Exercise objective: The line with "[0:06.00-0:07.00]" through the last line of the entries: give these again exactly, and only these, without any pictures.

Stored items:
===
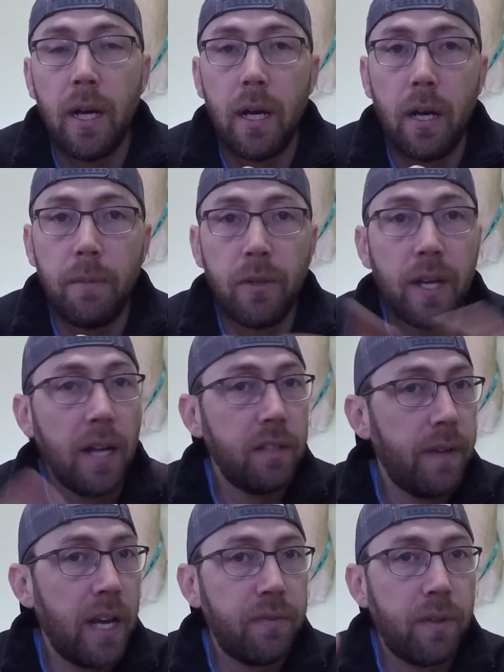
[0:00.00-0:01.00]
You guys
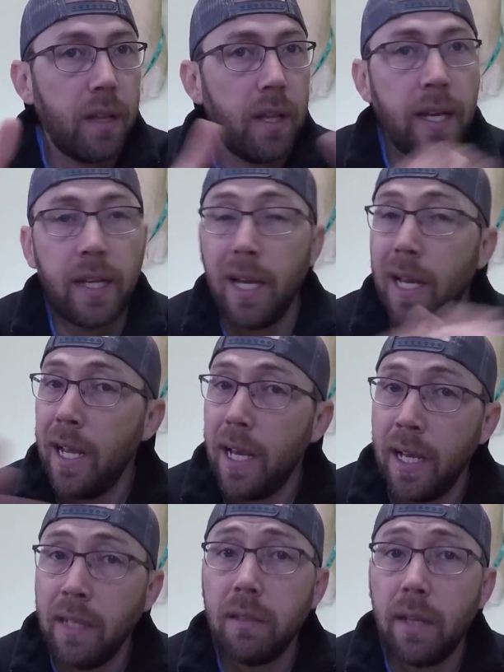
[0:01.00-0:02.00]
have asked for the lake.
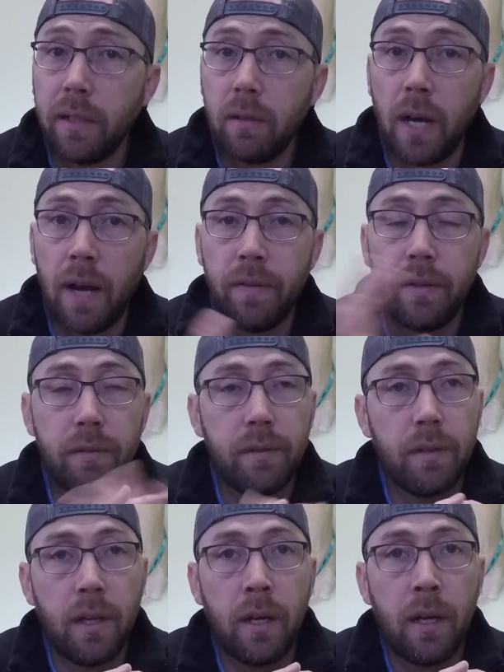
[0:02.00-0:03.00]
It's Lake Travis.
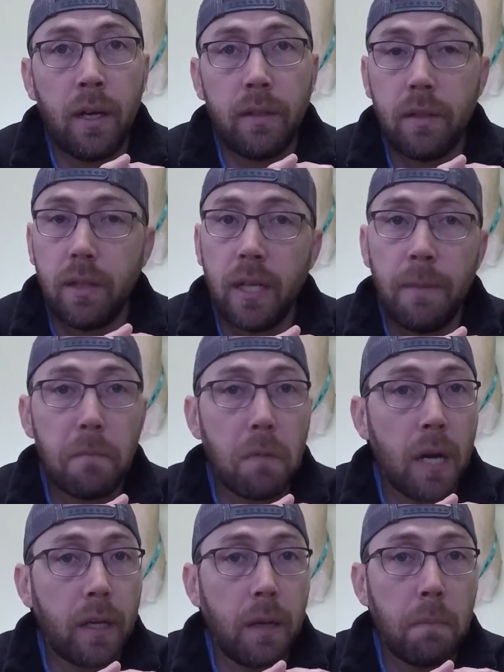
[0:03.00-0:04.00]
It's a deep
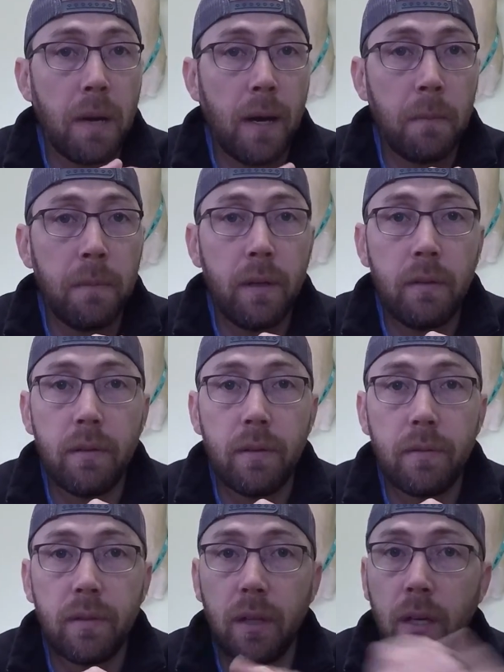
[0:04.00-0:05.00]
rocky impoundment.
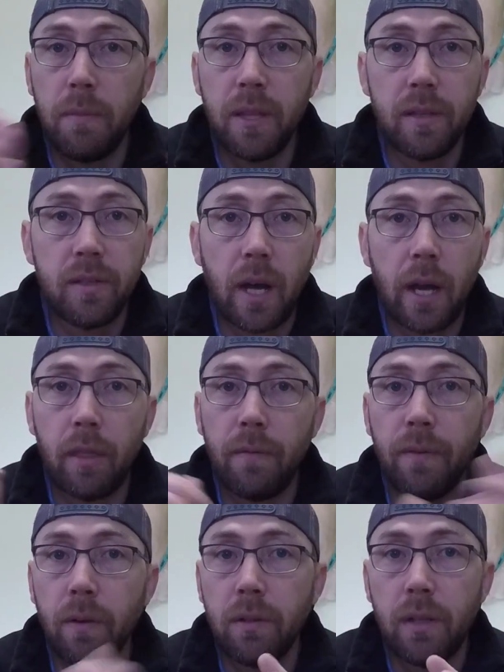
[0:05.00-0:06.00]
It's going to be the site of the
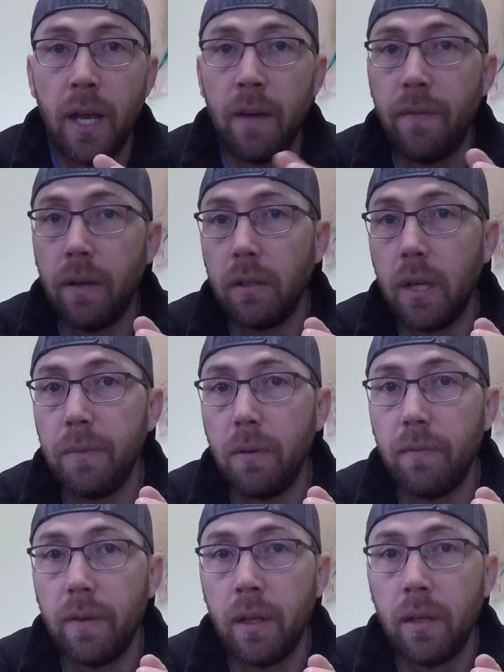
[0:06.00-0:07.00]
first FLW
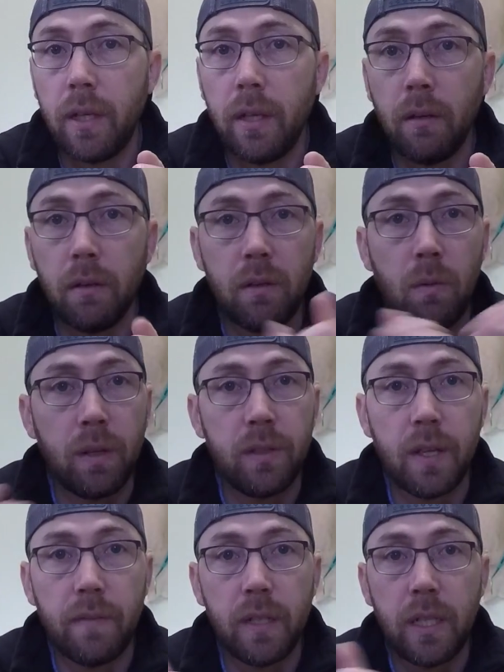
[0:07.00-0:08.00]
event here in
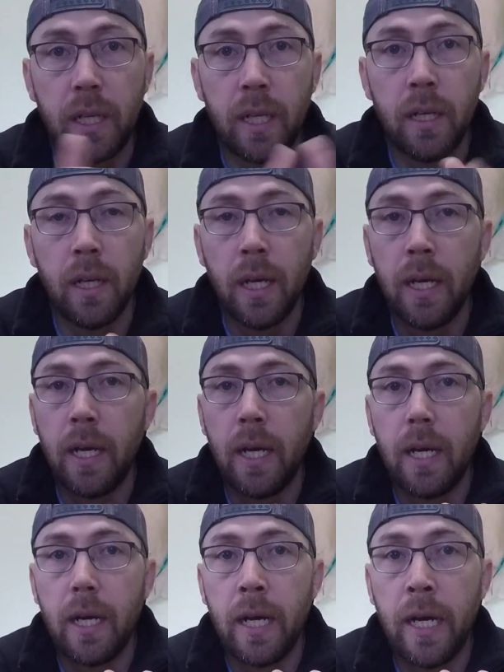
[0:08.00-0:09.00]
2017,
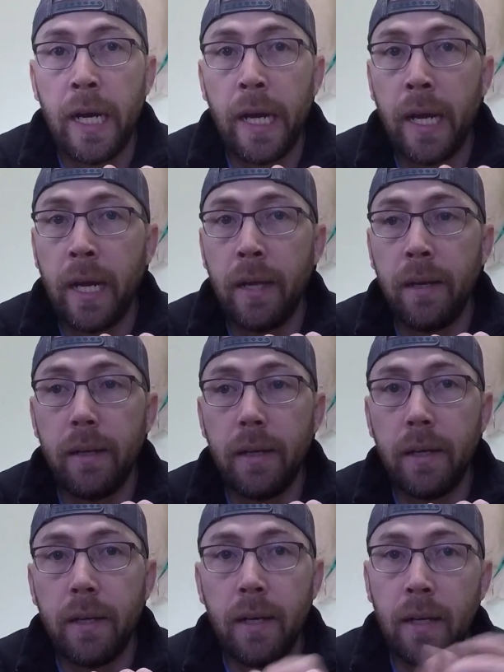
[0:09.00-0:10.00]
and
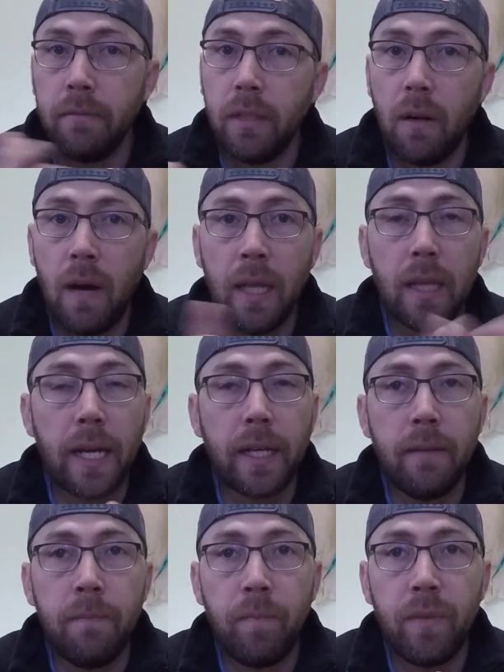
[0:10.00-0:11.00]
I like
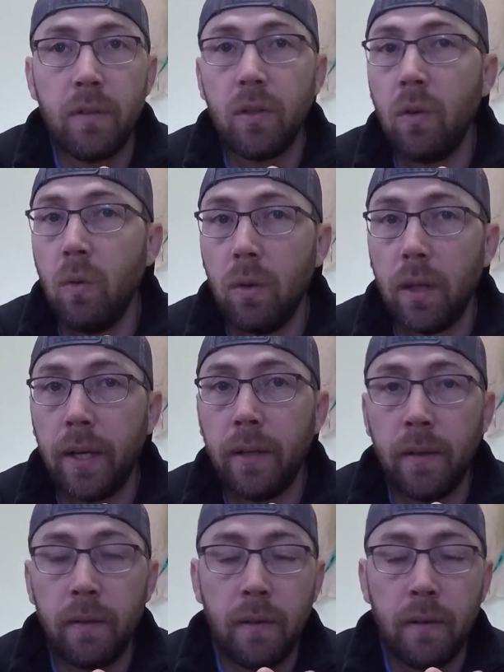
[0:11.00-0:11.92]
it. It's a cool lake.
===
Completed exercise:
[0:06.00-0:07.00]
first FLW
[0:07.00-0:08.00]
event here in
[0:08.00-0:09.00]
2017,
[0:09.00-0:10.00]
and
[0:10.00-0:11.00]
I like
[0:11.00-0:11.92]
it. It's a cool lake.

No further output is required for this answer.